Current State (what exists today)

  • Backend: backend/internal/api/handlers/crowdsec_handler.go exposes ListPresets (returns curated list from backend/internal/crowdsec/presets.go) and a stubbed PullAndApplyPreset that only validates slug and returns preview or HTTP 501 when apply=true. No real hub sync or apply.
  • Backend uses CommandExecutor for cscli decisions only; no hub pull/install logic and no cache/backups beyond file write backups in WriteFile and import flow.
  • Frontend: frontend/src/pages/CrowdSecConfig.tsx calls pullAndApplyCrowdsecPreset then falls back to local writeCrowdsecFile apply. Preset catalog merges backend list with frontend/src/data/crowdsecPresets.ts. Errors 501/404 are surfaced as info to keep local apply working. Overview toggle/start/stop already wired to startCrowdsec/stopCrowdsec.
  • Docs: docs/cerberus.md still notes CrowdSec integration is a placeholder; no hub sync described.

Incident Triage: CrowdSec preset pull/apply 502/500 (feature/beta-release)

  • Logs to pull first: backend app/GIN logs under /app/data/logs/charon.log (or data/logs/charon.log in dev) via backend/cmd/api/main.go; look for warnings "crowdsec preset pull failed" / "crowdsec preset apply failed" emitted in backend/internal/api/handlers/crowdsec_handler.go. Access logs will also show 502/500 for POST /api/v1/admin/crowdsec/presets/pull and /apply.
  • Routes and code paths: handlers PullPreset and ApplyPreset live in backend/internal/api/handlers/crowdsec_handler.go and delegate to HubService.Pull/Apply in backend/internal/crowdsec/hub_sync.go with cache helpers in backend/internal/crowdsec/hub_cache.go. Data dir used is data/crowdsec with cache under data/crowdsec/hub_cache from backend/internal/api/routes/routes.go.
  • Quick checks before repro: (1) Cerberus enabled (feature.cerberus.enabled setting or FEATURE_CERBERUS_ENABLED/CERBERUS_ENABLED env) or handler returns 404 early; (2) cscli on PATH and executable (HubService uses real executor and calls cscli version/cscli hub install); (3) outbound HTTPS to https://hub.crowdsec.net reachable (fallback after cscli hub list); (4) cache dir writable data/crowdsec/hub_cache and contains per-slug metadata.json, bundle.tgz, preview.yaml; (5) backup path writable (apply renames data/crowdsec to data/crowdsec.backup.<ts>).
  • Likely 502 on pull: hub cache unavailable or init failed (cache dir permission), invalid slug, hub index fetch errors (cscli hub list -o json or direct GET /api/index.json), download blocked/size >25MiB, preview/download HTTP non-200, or cache write errors. Handler logs warning and returns 502 with error string.
  • Likely 500 on apply: backup rename fails, cscli install fails with no cache fallback (if pull never succeeded or cache expired/missing), cache read errors (metadata.json/bundle.tgz unreadable), tar extraction rejects symlinks/unsafe paths, or rollback after extract failure. Handler writes CrowdsecPresetEvent (if DB reachable) with backup path and returns 500 with backup hint.
  • Validation steps during triage: verify cache entry freshness (TTL 24h) via metadata.json timestamps; confirm cscli hub install <slug> succeeds manually; if cscli missing, ensure prior pull populated cache; test hub egress with curl to hub index and archive URLs; check file ownership/permissions on data/crowdsec and data/crowdsec/hub_cache; confirm log lines around warnings for exact error message; inspect backup directory to restore if partial apply.

Goal

Implement real CrowdSec Hub preset sync + apply on backend (using cscli or direct hub index) with caching, validation, backups, rollback, and wire the UI to new endpoints so operators can preview/apply hub items with clear status/errors.

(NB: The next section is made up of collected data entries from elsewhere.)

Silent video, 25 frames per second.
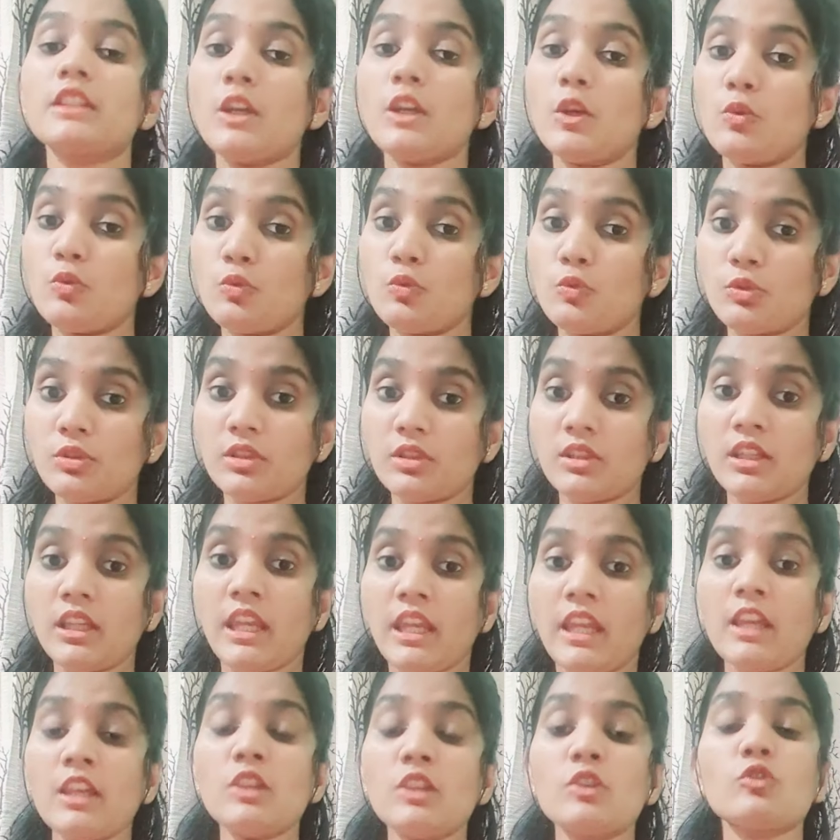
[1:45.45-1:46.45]
या उठते
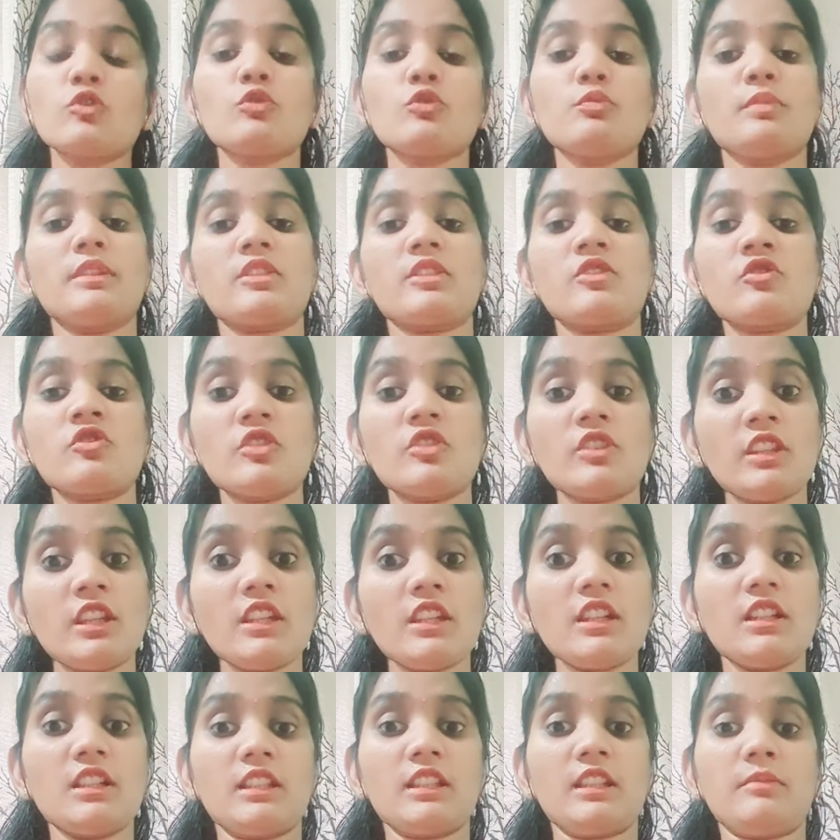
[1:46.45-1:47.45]
हैं तो बच्चे
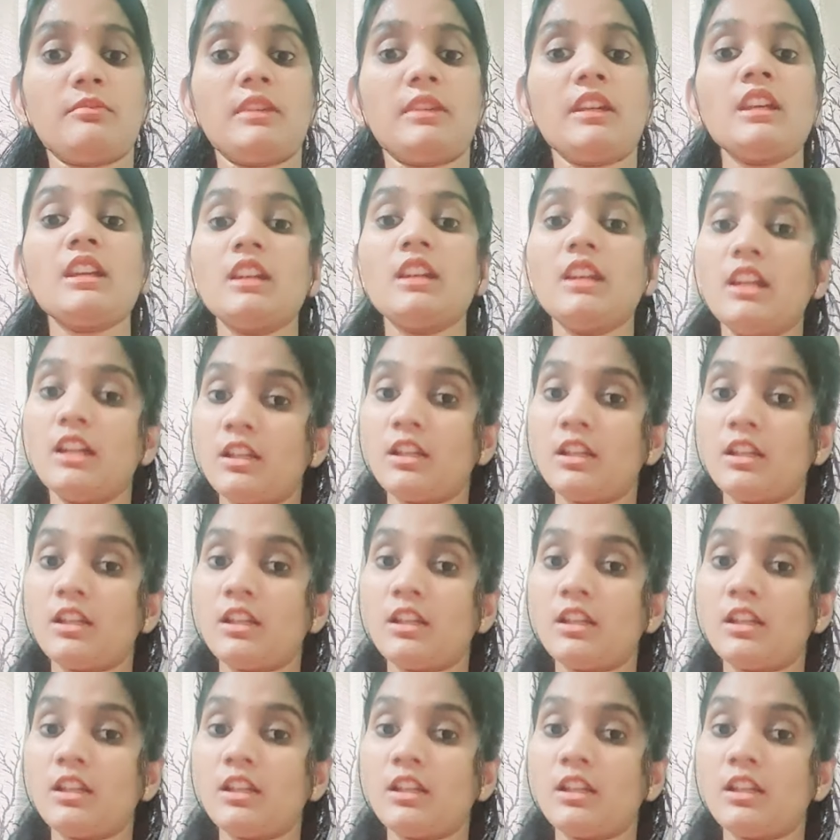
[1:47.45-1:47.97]
के गले में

Backend Plan (handlers, helpers, storage)

  1. Route adjustments (gin group under /admin/crowdsec in backend/internal/api/handlers/crowdsec_handler.go):
    • Replace stub endpoint with POST /admin/crowdsec/presets/pull → fetch hub item and cache; returns metadata + preview + cache key/etag.
    • Add POST /admin/crowdsec/presets/apply → apply previously pulled item by cache key/slug; performs backup + cscli install + optional restart.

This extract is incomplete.